Responding to @russjones comments from weekly prod sync: both customer and my tests were done on self-hosted clusters. No DynamoDB throttling observed in either case (in my cluster specifically I ran test against a single node with only 1 user, myself, and no other traffic, with 20 read/writes provisioned in Dynamo). This is the RBAC role I tested with:

kind: role
metadata:
  labels:
    description: this is a test
  name: tmp
spec:
  allow:
    app_labels:
      '*': '*'
    cluster_labels:
      '*': '*'
    db_labels:
      '*': '*'
    db_names:
    - '*'
    db_users:
    - '*'
    kubernetes_groups:
    - read
    - '{{interal.kubernetes_groups}}'
    kubernetes_labels:
      '*': '*'
    logins:
    - '{{internal.logins}}'
    - ubuntu
    node_labels:
      env: db
    rules:
    - resources:
      - access_request
      verbs:
      - list
      - read
      - update
      - delete
      - create
    - resources:
      - applications
      verbs:
      - list
      - read
      - update
      - delete
    - resources:
      - role
      verbs:
      - list
      - create
      - read
      - update
      - delete
    - resources:
      - auth_connector
      verbs:
      - list
      - create
      - read
      - update
      - delete
    - resources:
      - session
      verbs:
      - list
      - read
      where: contains(session.participants, user.metadata.name)
    - resources:
      - trusted_cluster
      verbs:
      - list
      - create
      - read
      - update
      - delete
    - resources:
      - event
      verbs:
      - list
      - read
    - resources:
      - user
      verbs:
      - list
      - create
      - read
      - update
      - delete
    - resources:
      - token
      verbs:
      - list
      - create
      - read
      - update
      - delete
    - resources:
      - remote_cluster
      verbs:
      - list
      - create
      - read
      - update
      - delete
    - resources:
      - node
      verbs:
      - list
      - create
      - read
      - update
      - delete
    - resources:
      - kube_service
      verbs:
      - delete
    windows_desktop_labels:
      '*': '*'
    windows_desktop_logins:
    - Administrator
    - '{{internal.windows_logins}}'
  deny: {}
  options:
    cert_format: standard
    client_idle_timeout: 1h0m0s
    desktop_clipboard: true
    enhanced_recording:
    - command
    - network
    forward_agent: true
    max_session_ttl: 8h0m0s
    port_forwarding: true
    record_session:
      desktop: true
version: v5

I'll gather the role file from customer environment as well.

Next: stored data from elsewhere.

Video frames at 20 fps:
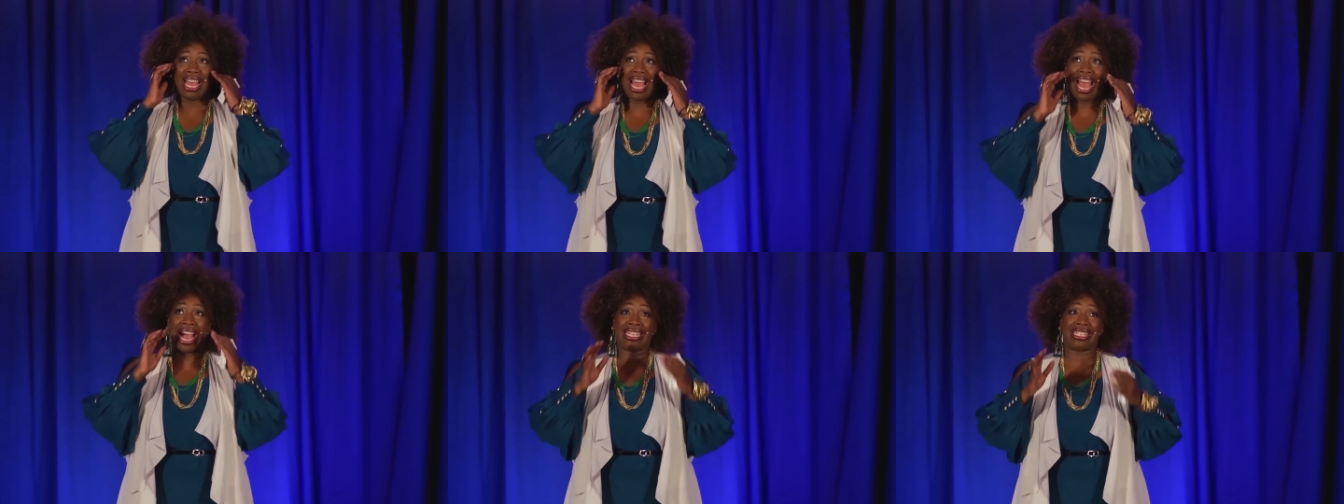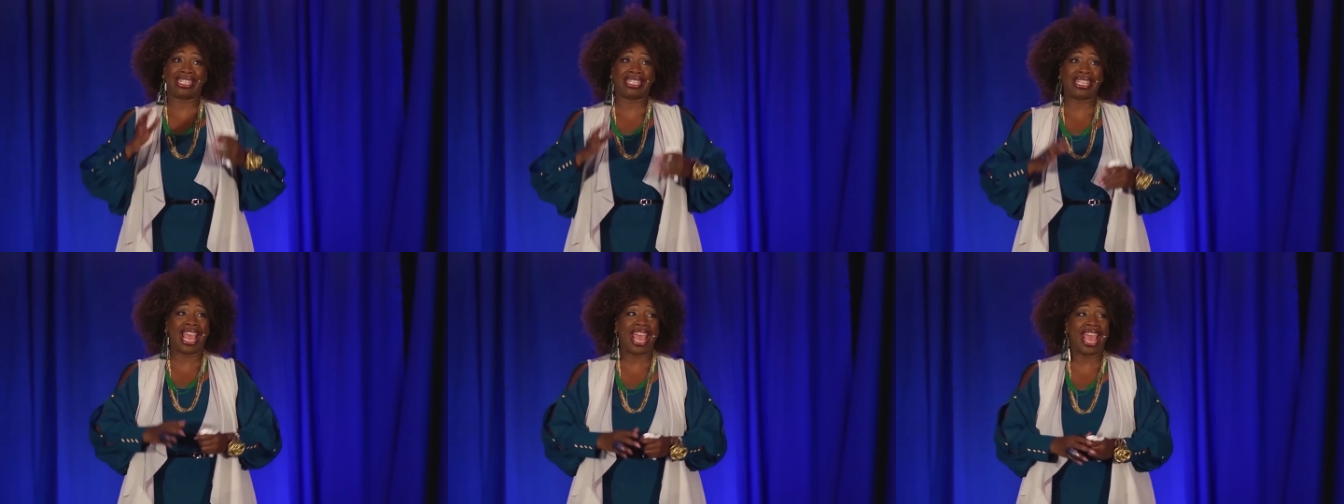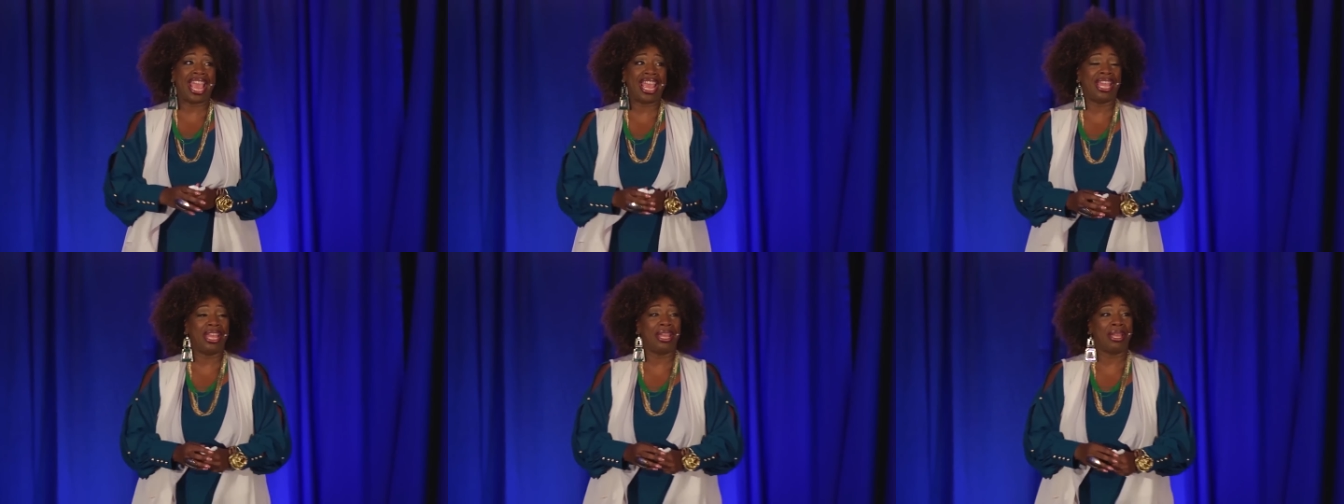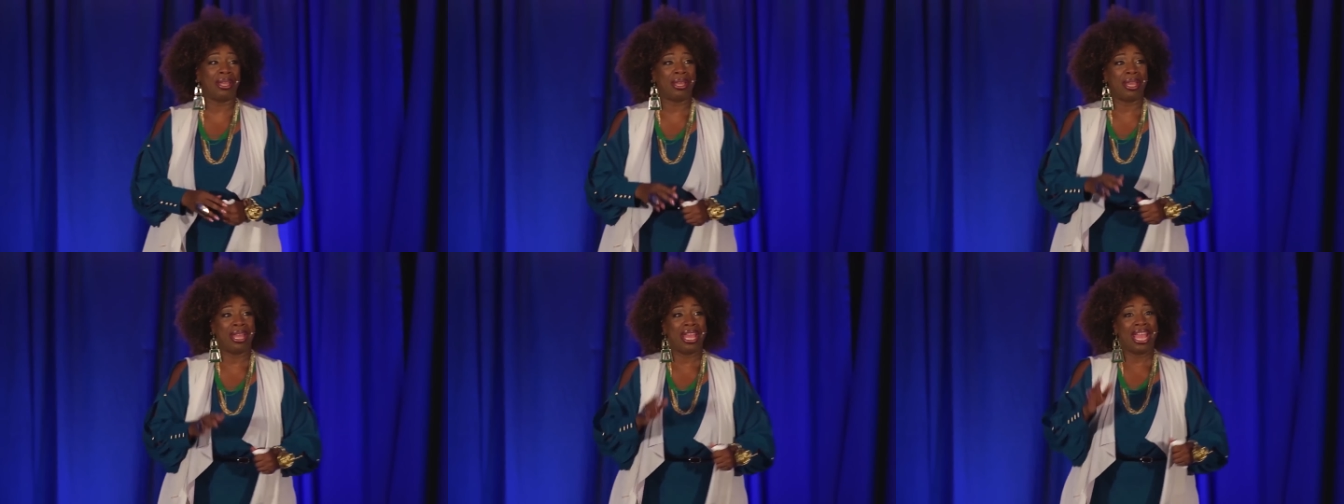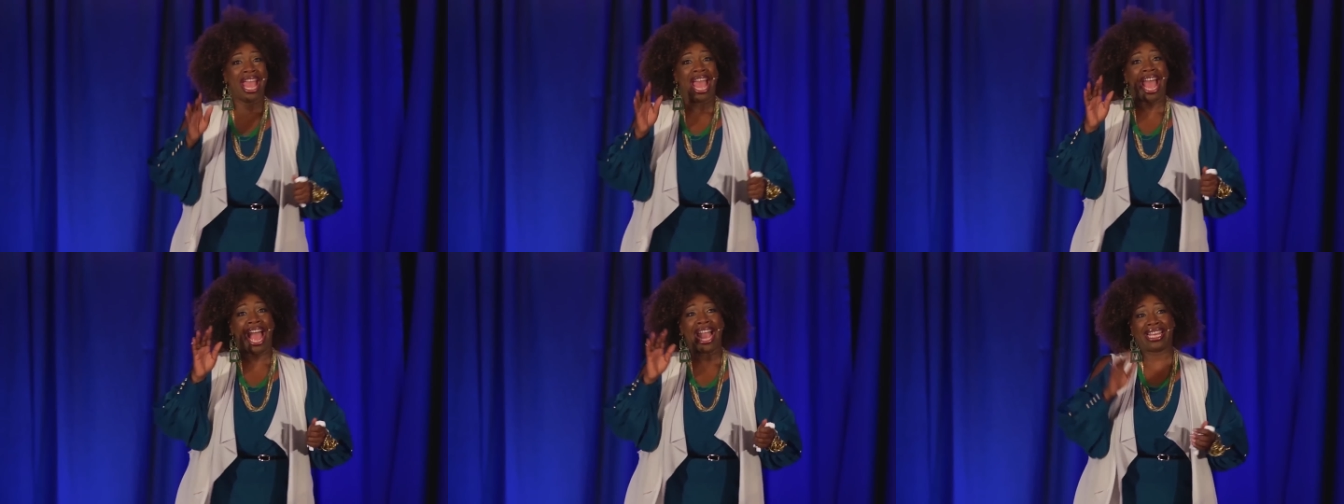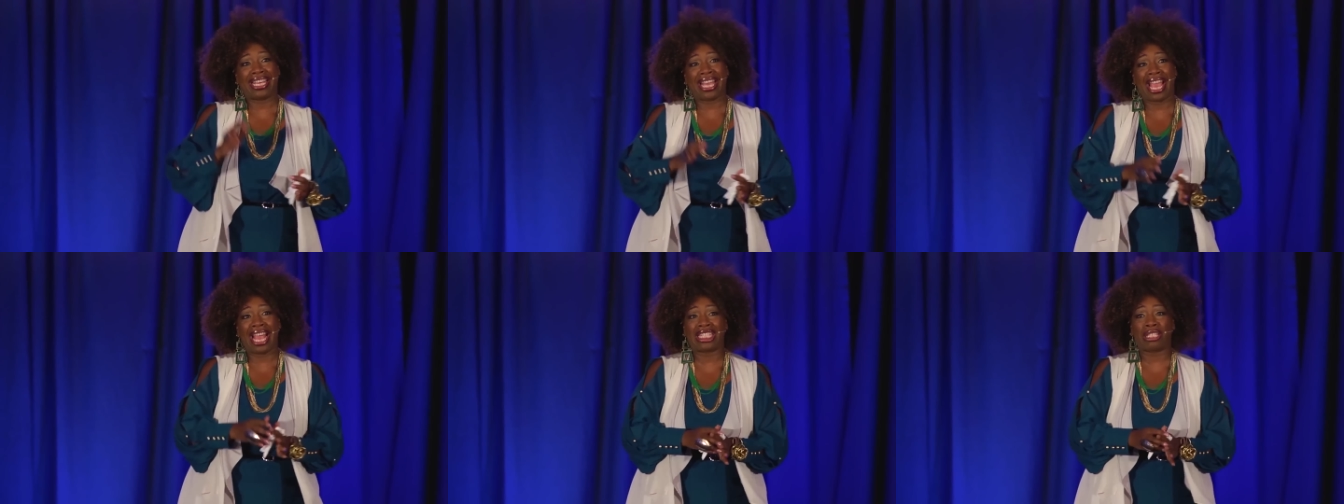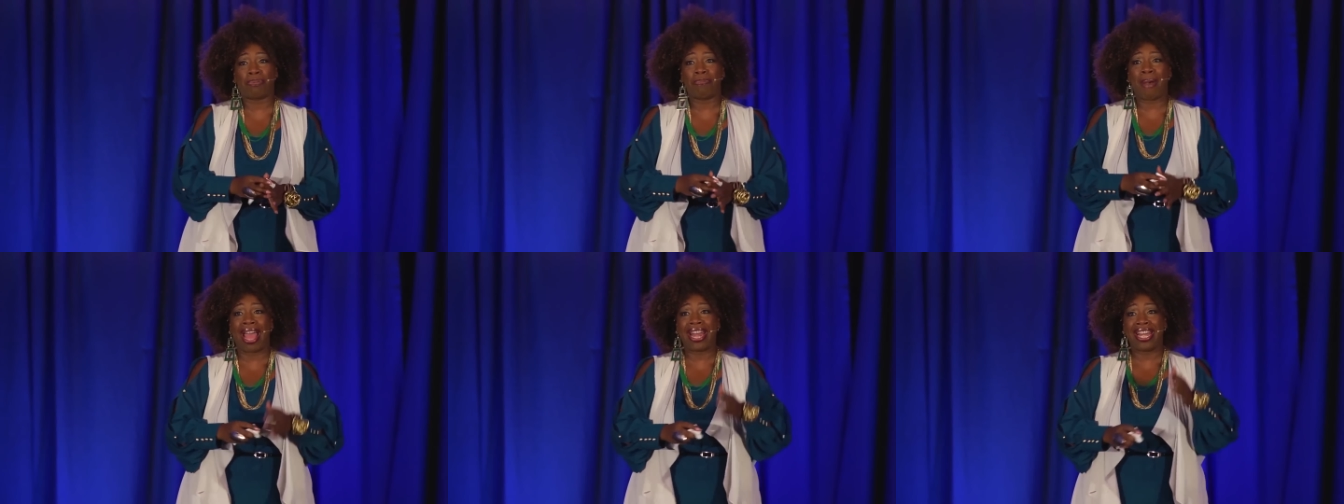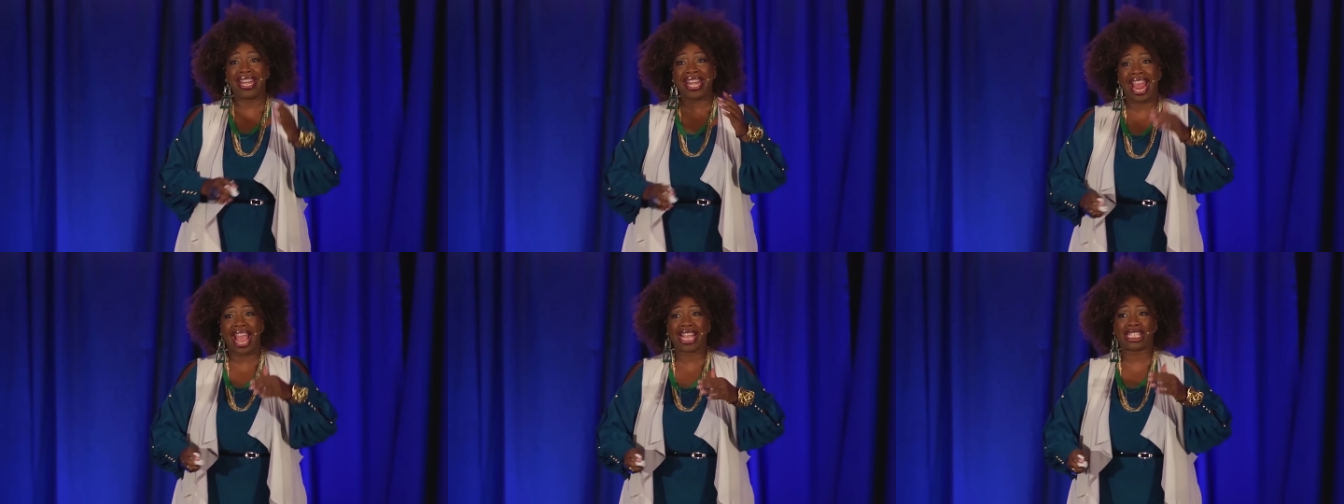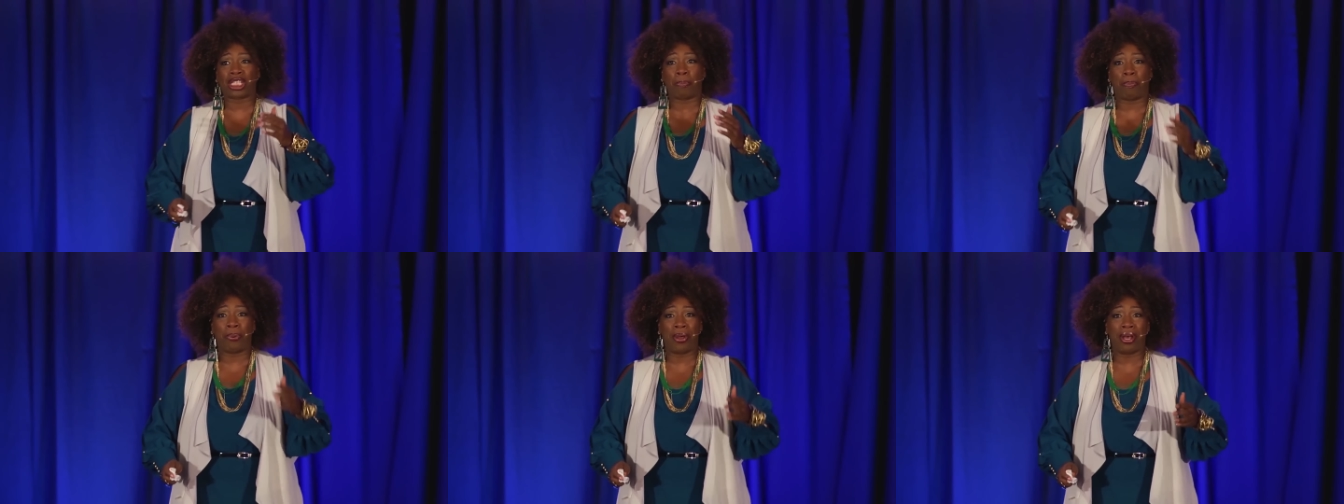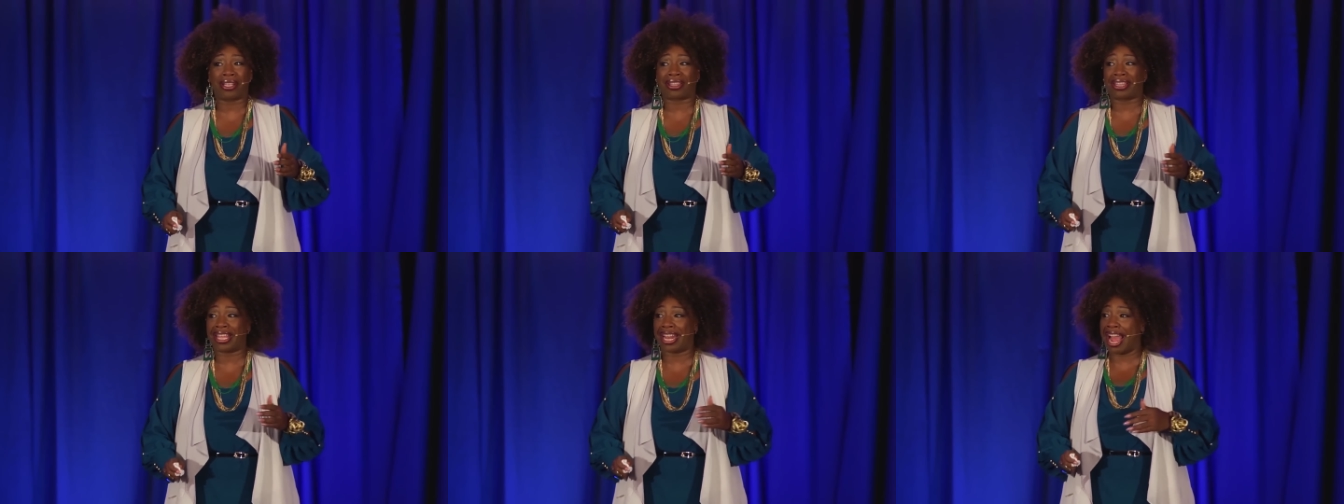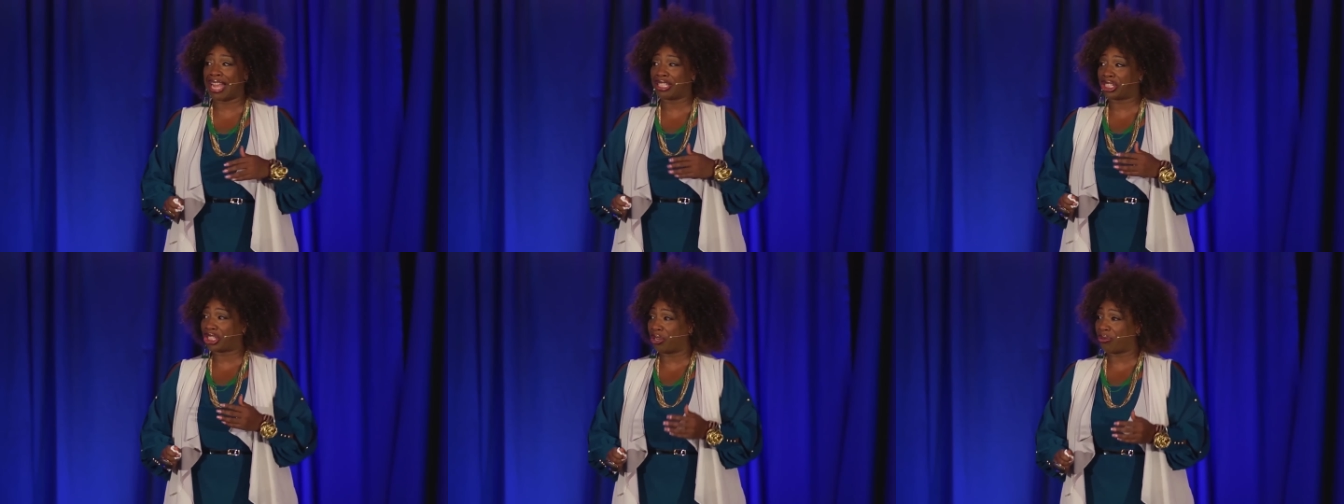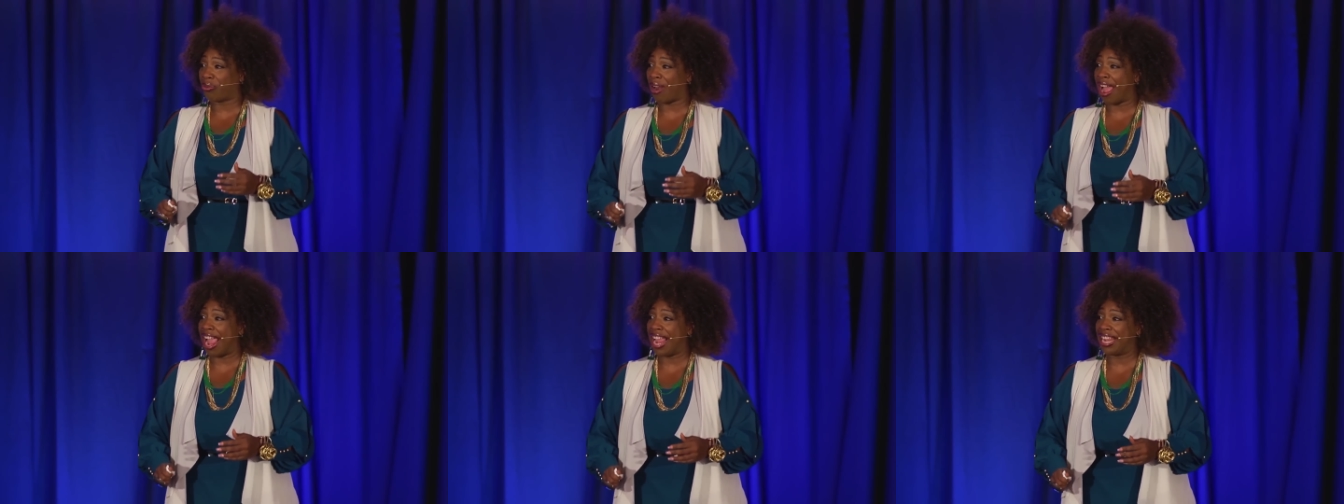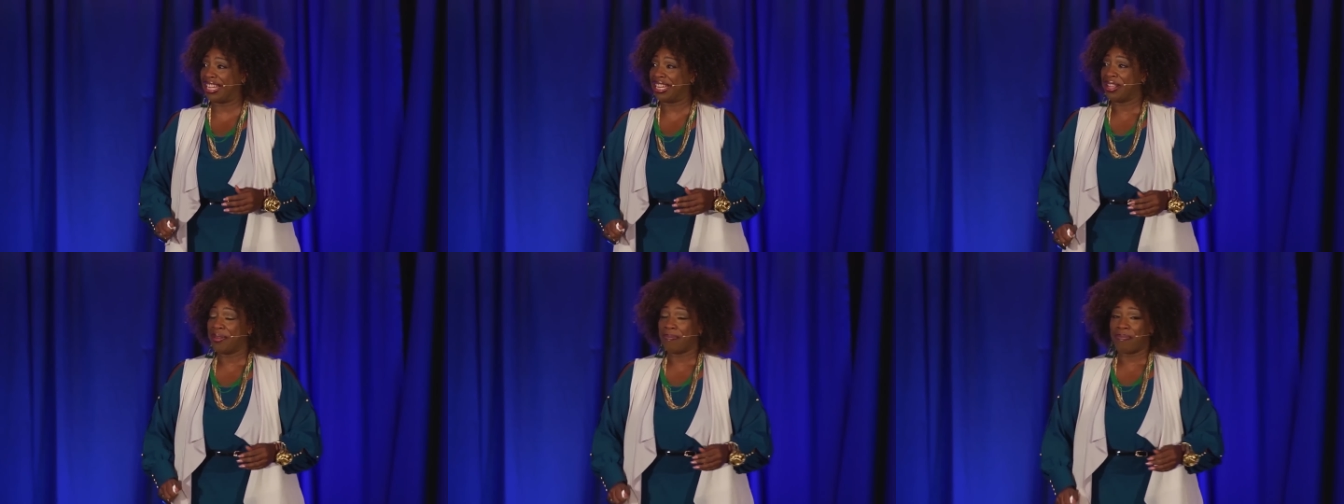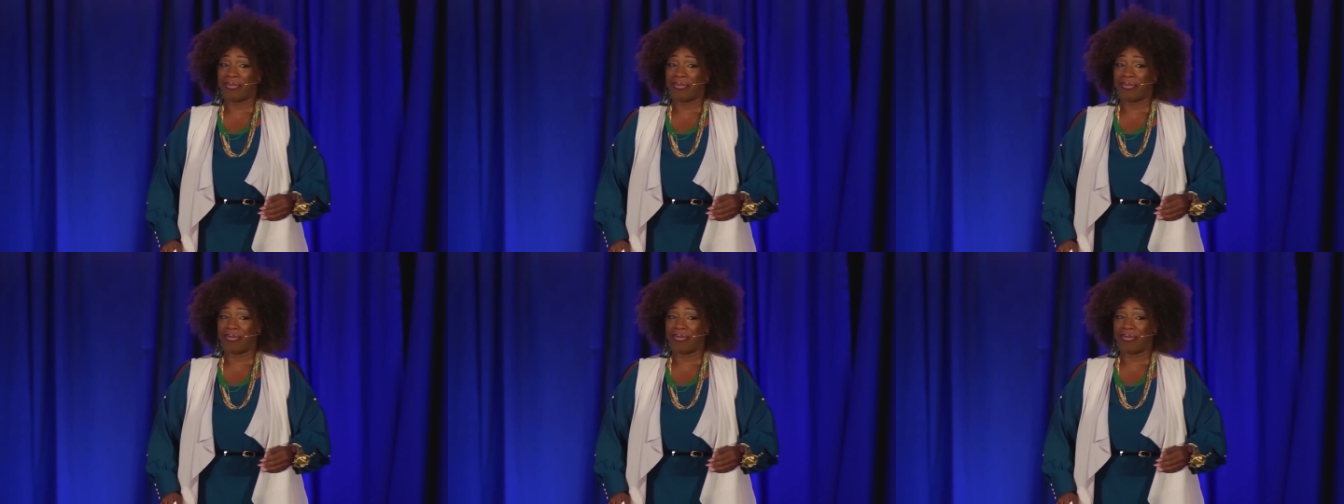I say, I guess my next book that I should write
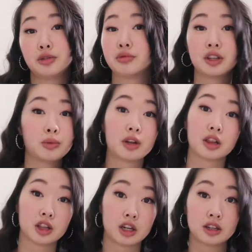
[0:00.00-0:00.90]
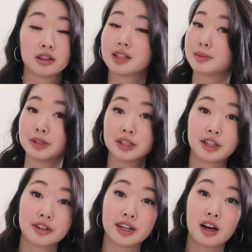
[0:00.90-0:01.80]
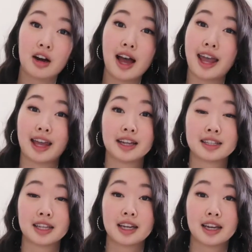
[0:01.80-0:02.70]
you really want to learn this material, and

Is there any additional info that would be helpful in this instance?

deusxanima commented 2 years ago

Customer role:

kind: role
metadata:
  name: teleport-view
spec:
  allow:
    rules:
      - resources:
          - access_request
          - event
          - role
          - user
        verbs:
          - list
          - read
      - resources:
          - session
        verbs:
          - list
      - resources:
          - session
        verbs:
          - read
        where: contains(session.participants, user.metadata.name)
  deny: {}
  options:
    max_session_ttl: 12h0m0s
version: v4

Customer confirmed that removing the where conditional clears the issue. Same behavior observed in my cluster.

zmb3 commented 2 years ago

@Aharic this should be fixed now, can you confirm whether there is still an issue?

deusxanima commented 2 years ago

Confirmed in my env. Closing out.